Anonymous

Hi! I have a model with some Optional fields, but I noticed something, and I want to be sure it's Pony related and not the result of something I did. Suppose I have a model with some required fields and also with X = Optional(date) and Y = Optional(str). Then I create an instance of the model, without providing values for X and Y I noticed that in that case X is assigned a None value, but Y is stored as an empty string. Is that how Pony works? Thanks!

Alexander

Yes, this is how Pony and most other ORM works: https://docs.ponyorm.com/api_reference.html#optional-string-attributes It is possible to use two different values to represent missing strings - empty string and null. It may be confusing if both empty string and null are used in the same column, because some queries may return confusing results. So it is better to use just a single way to represent missing string values, and disallow another way for consistency. It is easier to disallow null than to disallow empty string values. Also, empty strings can be indexed, whereas null values are not indexed.

Anonymous

Ahhh ok

Anonymous

It makes sense

Anonymous

Thanks for the clarification!

Matthew

Is JOIN() no longer in the documentation? I just spent 10 minutes looking on the site and googling but I can't find it?

Matthew

I'm sure I'm just overlooking something

Alexey

Is JOIN() no longer in the documentation? I just spent 10 minutes looking on the site and googling but I can't find it?

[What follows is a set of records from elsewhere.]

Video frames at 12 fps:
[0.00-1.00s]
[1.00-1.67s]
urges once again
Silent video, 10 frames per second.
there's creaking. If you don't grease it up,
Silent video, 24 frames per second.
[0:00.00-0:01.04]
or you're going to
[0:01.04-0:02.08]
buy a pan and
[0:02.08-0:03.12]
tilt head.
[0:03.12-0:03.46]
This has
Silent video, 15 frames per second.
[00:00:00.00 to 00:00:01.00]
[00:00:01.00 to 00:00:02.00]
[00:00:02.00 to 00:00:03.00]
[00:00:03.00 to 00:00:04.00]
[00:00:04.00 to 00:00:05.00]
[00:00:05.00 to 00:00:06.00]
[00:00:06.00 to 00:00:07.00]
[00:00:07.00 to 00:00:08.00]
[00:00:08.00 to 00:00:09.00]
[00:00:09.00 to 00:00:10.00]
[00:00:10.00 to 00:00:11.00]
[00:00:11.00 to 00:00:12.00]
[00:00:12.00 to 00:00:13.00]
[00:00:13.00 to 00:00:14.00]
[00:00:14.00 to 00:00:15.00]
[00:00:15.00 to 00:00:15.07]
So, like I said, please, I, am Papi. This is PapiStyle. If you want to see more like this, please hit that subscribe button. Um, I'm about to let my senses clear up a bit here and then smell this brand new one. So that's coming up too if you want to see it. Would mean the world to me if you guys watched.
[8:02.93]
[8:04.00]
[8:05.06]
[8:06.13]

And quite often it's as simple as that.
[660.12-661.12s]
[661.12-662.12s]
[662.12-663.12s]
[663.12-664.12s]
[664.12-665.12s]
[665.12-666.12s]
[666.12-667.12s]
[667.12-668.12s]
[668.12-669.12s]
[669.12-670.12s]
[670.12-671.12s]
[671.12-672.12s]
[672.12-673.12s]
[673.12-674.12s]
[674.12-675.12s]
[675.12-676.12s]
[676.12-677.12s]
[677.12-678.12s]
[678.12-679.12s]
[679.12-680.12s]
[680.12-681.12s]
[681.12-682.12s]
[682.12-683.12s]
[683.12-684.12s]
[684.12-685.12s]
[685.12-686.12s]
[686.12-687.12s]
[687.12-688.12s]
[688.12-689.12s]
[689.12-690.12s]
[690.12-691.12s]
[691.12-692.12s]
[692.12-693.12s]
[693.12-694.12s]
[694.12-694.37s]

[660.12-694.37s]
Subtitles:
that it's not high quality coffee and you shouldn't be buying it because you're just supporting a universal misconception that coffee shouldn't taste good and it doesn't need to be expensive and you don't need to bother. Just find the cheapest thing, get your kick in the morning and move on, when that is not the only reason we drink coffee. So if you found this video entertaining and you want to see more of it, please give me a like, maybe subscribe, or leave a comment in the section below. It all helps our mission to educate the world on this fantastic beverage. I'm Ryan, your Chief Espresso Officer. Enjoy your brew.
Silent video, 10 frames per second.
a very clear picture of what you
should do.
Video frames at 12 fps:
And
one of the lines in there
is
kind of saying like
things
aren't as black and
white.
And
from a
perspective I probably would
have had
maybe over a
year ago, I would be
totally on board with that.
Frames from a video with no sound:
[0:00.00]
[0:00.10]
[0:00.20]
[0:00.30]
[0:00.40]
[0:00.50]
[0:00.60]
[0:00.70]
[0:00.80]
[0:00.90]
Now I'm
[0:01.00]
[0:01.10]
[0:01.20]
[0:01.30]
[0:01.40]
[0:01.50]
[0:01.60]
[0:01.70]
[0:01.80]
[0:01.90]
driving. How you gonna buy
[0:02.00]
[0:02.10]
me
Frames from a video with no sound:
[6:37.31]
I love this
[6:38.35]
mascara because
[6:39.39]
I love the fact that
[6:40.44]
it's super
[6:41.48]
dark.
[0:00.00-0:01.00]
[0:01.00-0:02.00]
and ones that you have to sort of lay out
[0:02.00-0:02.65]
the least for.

Don't see it either. Thanks for noticing, will add it to the docs

Matthew

I'm trying to speed up a query like this: select(r for r in R if r.p in u.ps) u.ps is approx 3000 items, so there is a big IN part to the query, JOIN() doesn't seem to help, what can I do?

Matthew

Table is approx 2 million rows, with 3000 ps, it takes 25 - 30 seconds

Matthew

ah with inversing the IN and JOIN it gets a lot faster

Alexey

try this way select(r for r in R if exists(u for u in U if r.p == u.ps))

Alexey

ah, wait, u.ps is a set

Matthew

Yep :)

Matthew

I think it's a database issue fundamentally

Matthew

50% of execution time is being taken by filtering a double precision column for some reason

Matthew

-> Seq Scan on review r (cost=0.00..148774.57 rows=1782971 width=474) Filter: ((review_rating >= 1::double precision) AND (review_rating <= 5::double precision))

Matthew

which means i probably need to adjust indexes

Alexey

ok, I see

Henri

Is it possible to make non persistent changes to a table? E.g. creating an entity instance for the need of the current request without writing it to the database? Something like fortunes = Fortune.select()[:] fortunes.append(Fortune(message='Additional fortune added at request time.')) When the model looks like class Fortune(db.Entity): message = Optional(str)

Alexander

If you want to pass the list to some frontend layer with some additional element, maybe you can convert objects to tuples or dictionaries. Something like that: fortunes = Fortune.select() fortune_list = [f.to_dict(["id", "message"]) for f in fortunes] fortune_list.append({id: additional_id, message: additional_message})

Alexander

I'm trying to speed up a query like this: select(r for r in R if r.p in u.ps) u.ps is approx 3000 items, so there is a big IN part to the query, JOIN() doesn't seem to help, what can I do?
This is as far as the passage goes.